Action item
When the data below is printed, every line must match exactly and the images must be absent.

[Stored items]
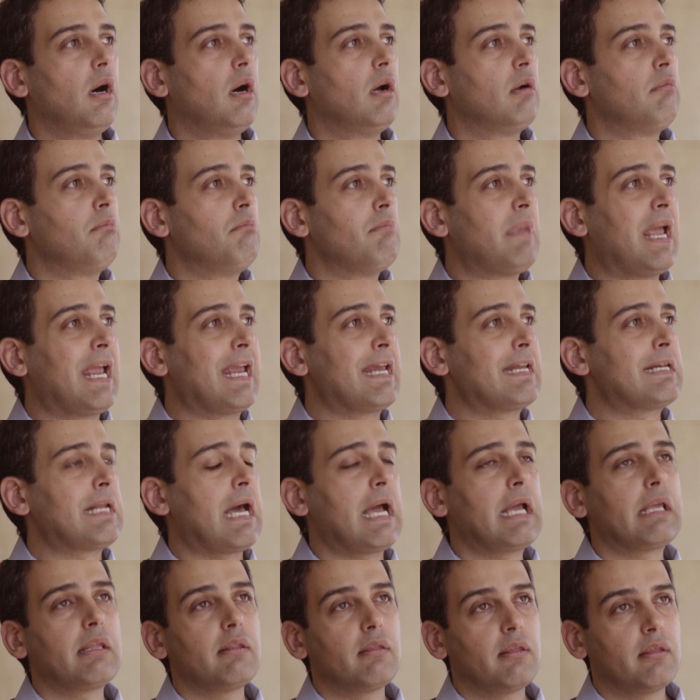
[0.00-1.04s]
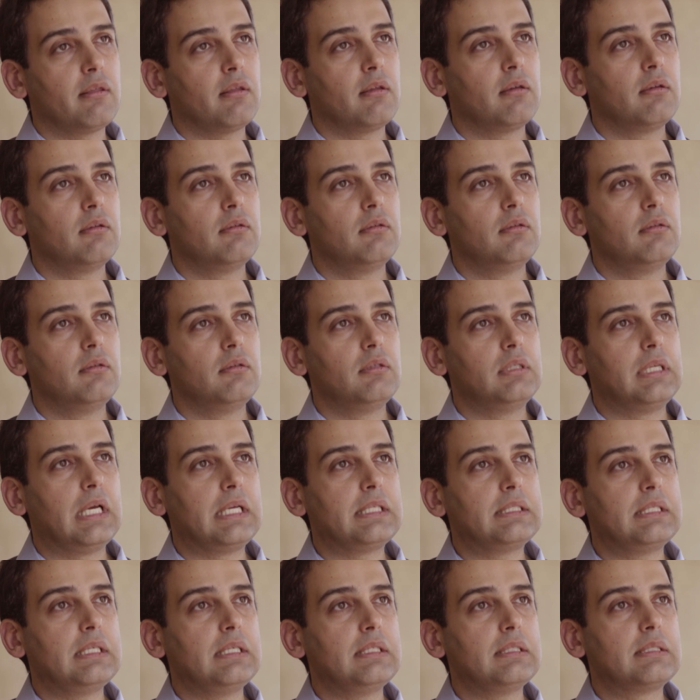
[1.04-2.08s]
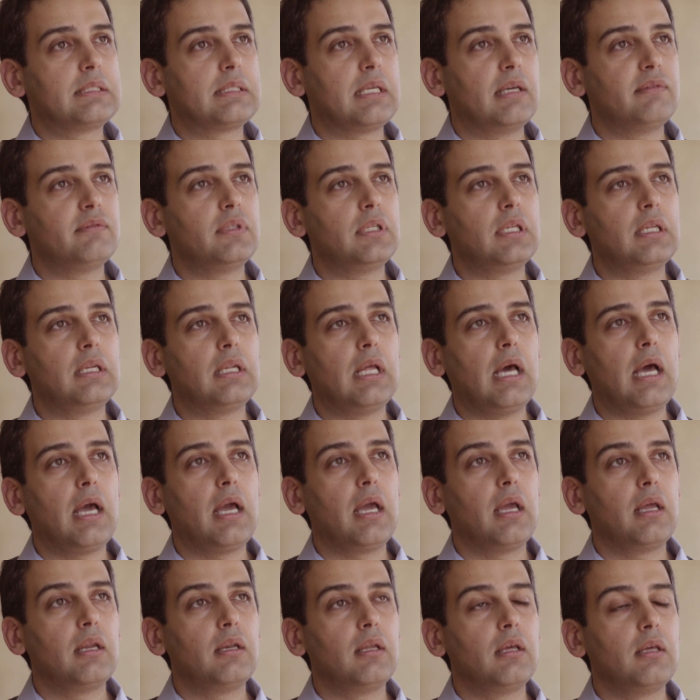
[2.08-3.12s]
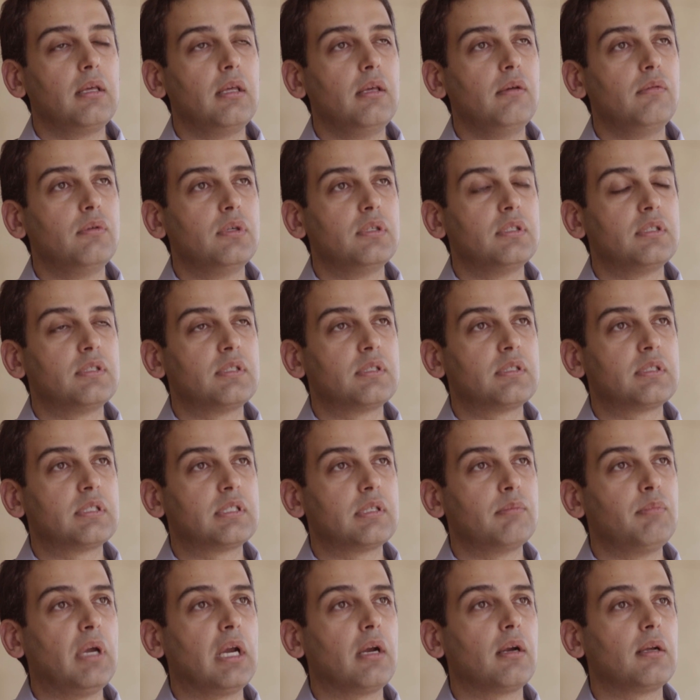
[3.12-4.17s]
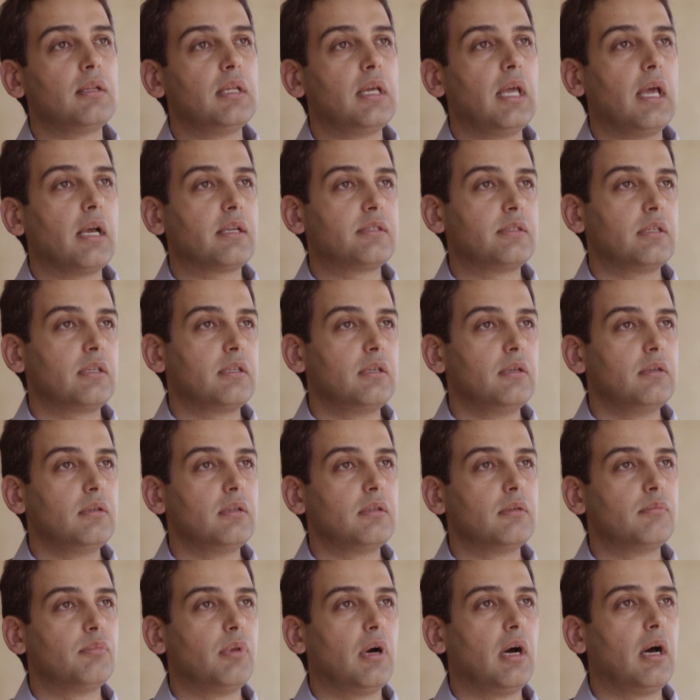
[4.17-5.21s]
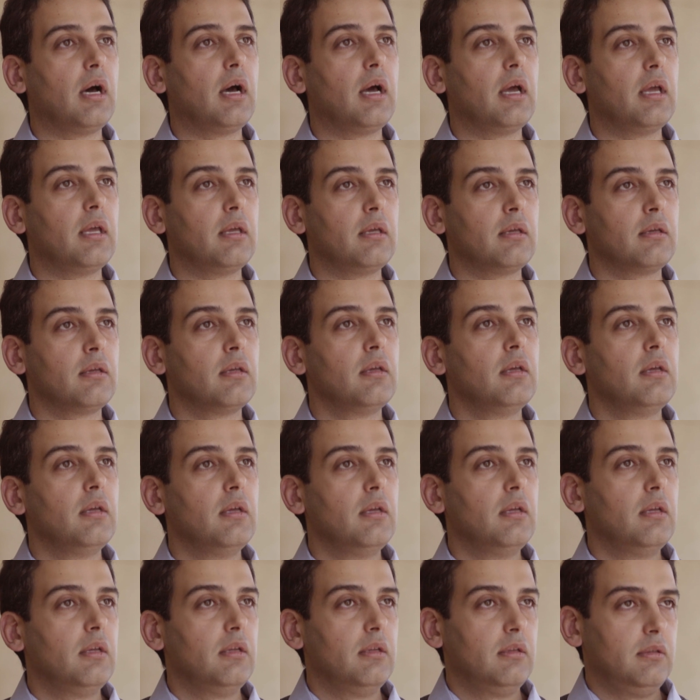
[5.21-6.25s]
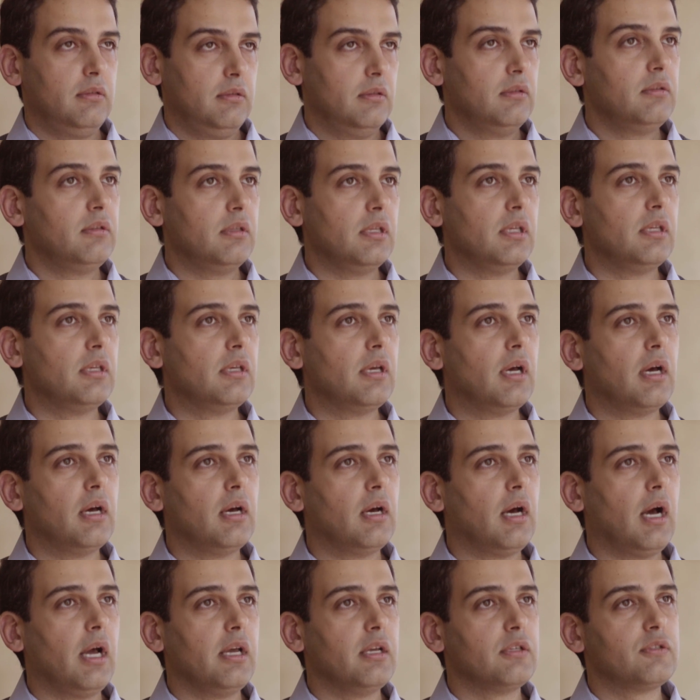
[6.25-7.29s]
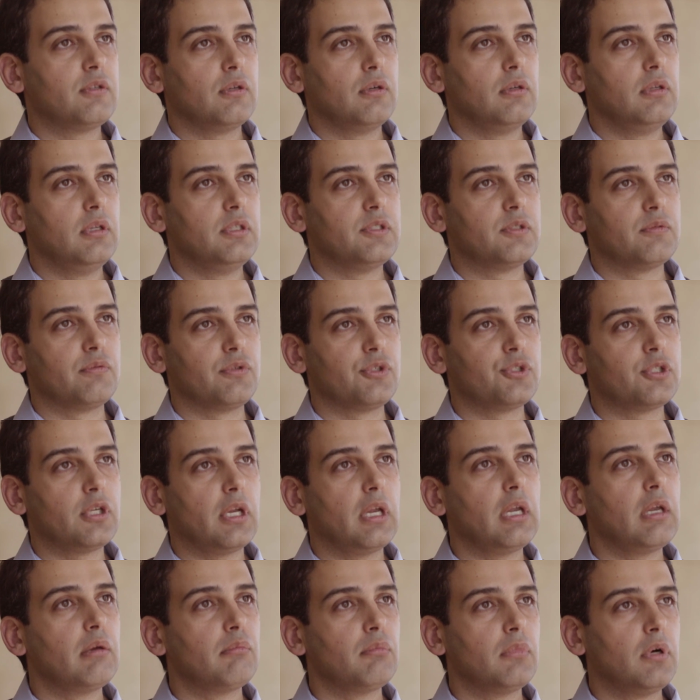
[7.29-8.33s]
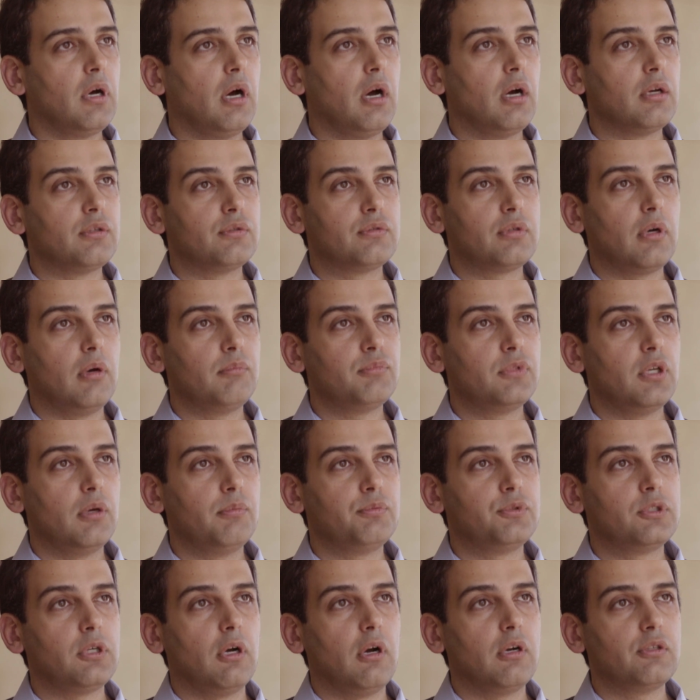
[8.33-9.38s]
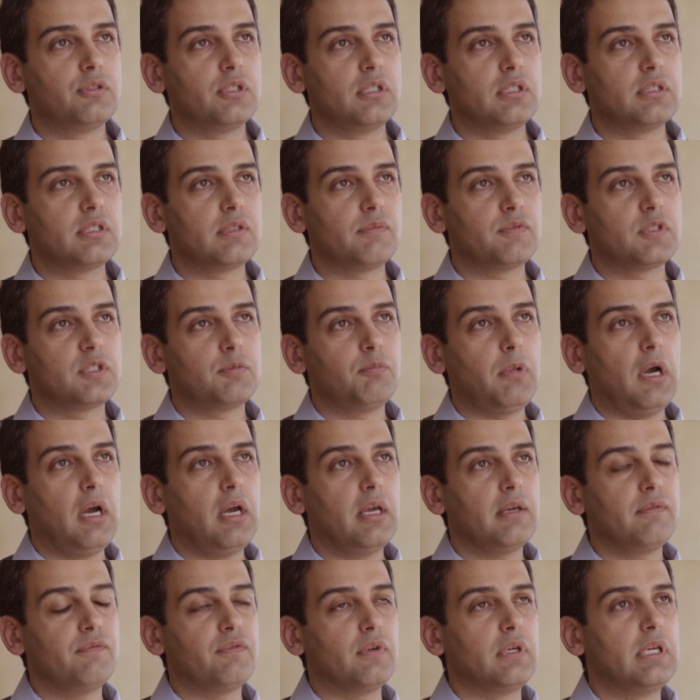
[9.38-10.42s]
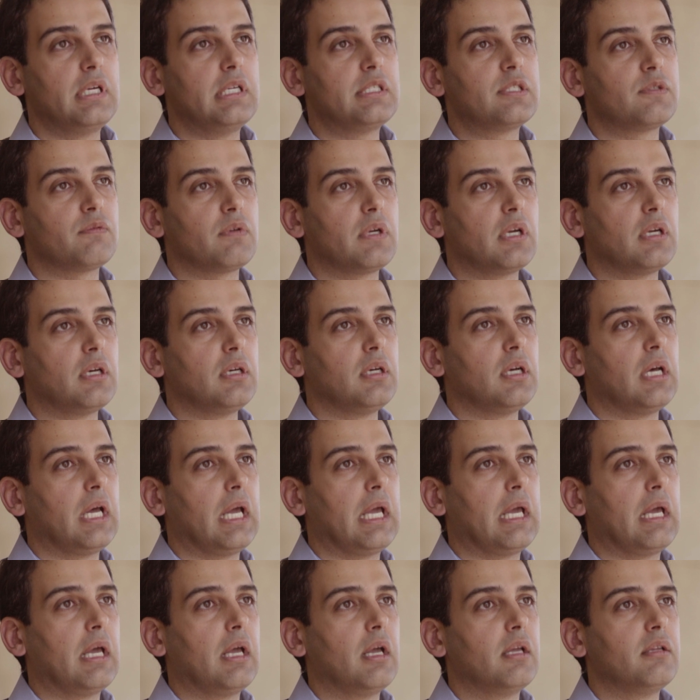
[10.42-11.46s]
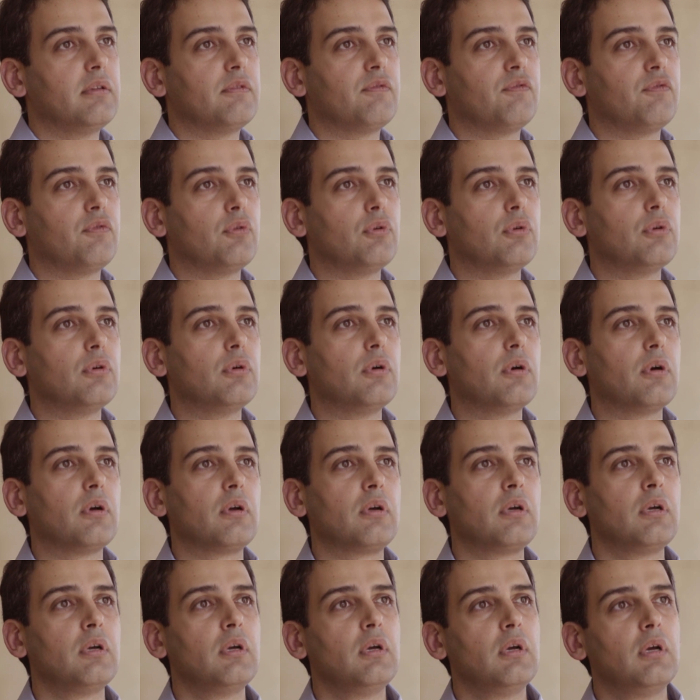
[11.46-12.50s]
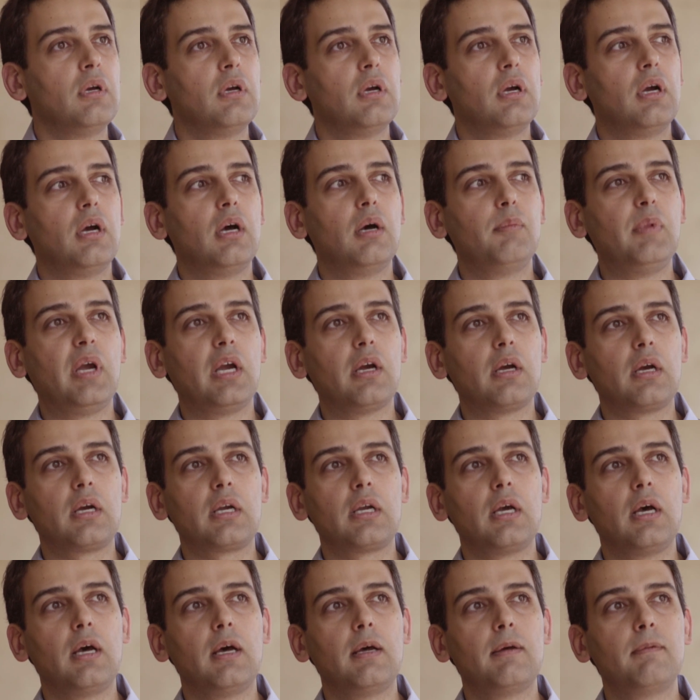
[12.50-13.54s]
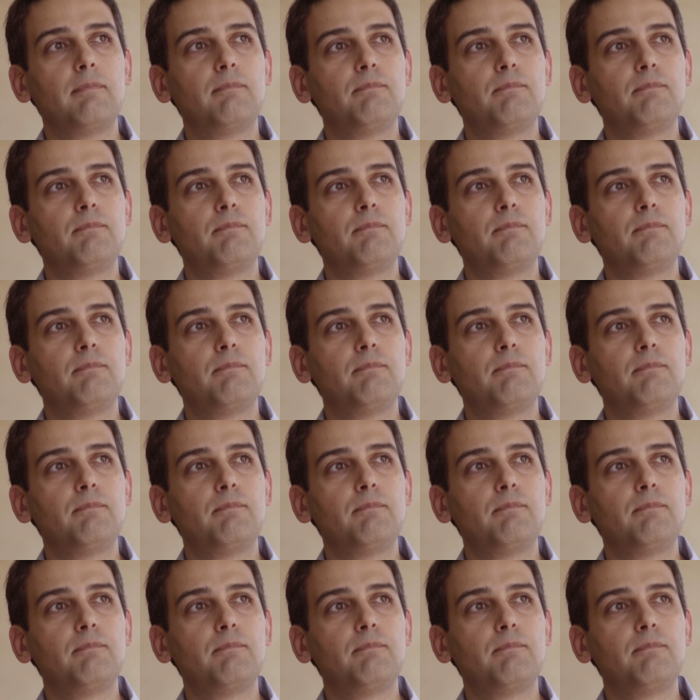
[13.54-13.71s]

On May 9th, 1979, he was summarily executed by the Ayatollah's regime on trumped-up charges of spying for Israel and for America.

Output below
[0.00-1.04s]
[1.04-2.08s]
[2.08-3.12s]
[3.12-4.17s]
[4.17-5.21s]
[5.21-6.25s]
[6.25-7.29s]
[7.29-8.33s]
[8.33-9.38s]
[9.38-10.42s]
[10.42-11.46s]
[11.46-12.50s]
[12.50-13.54s]
[13.54-13.71s]

On May 9th, 1979, he was summarily executed by the Ayatollah's regime on trumped-up charges of spying for Israel and for America.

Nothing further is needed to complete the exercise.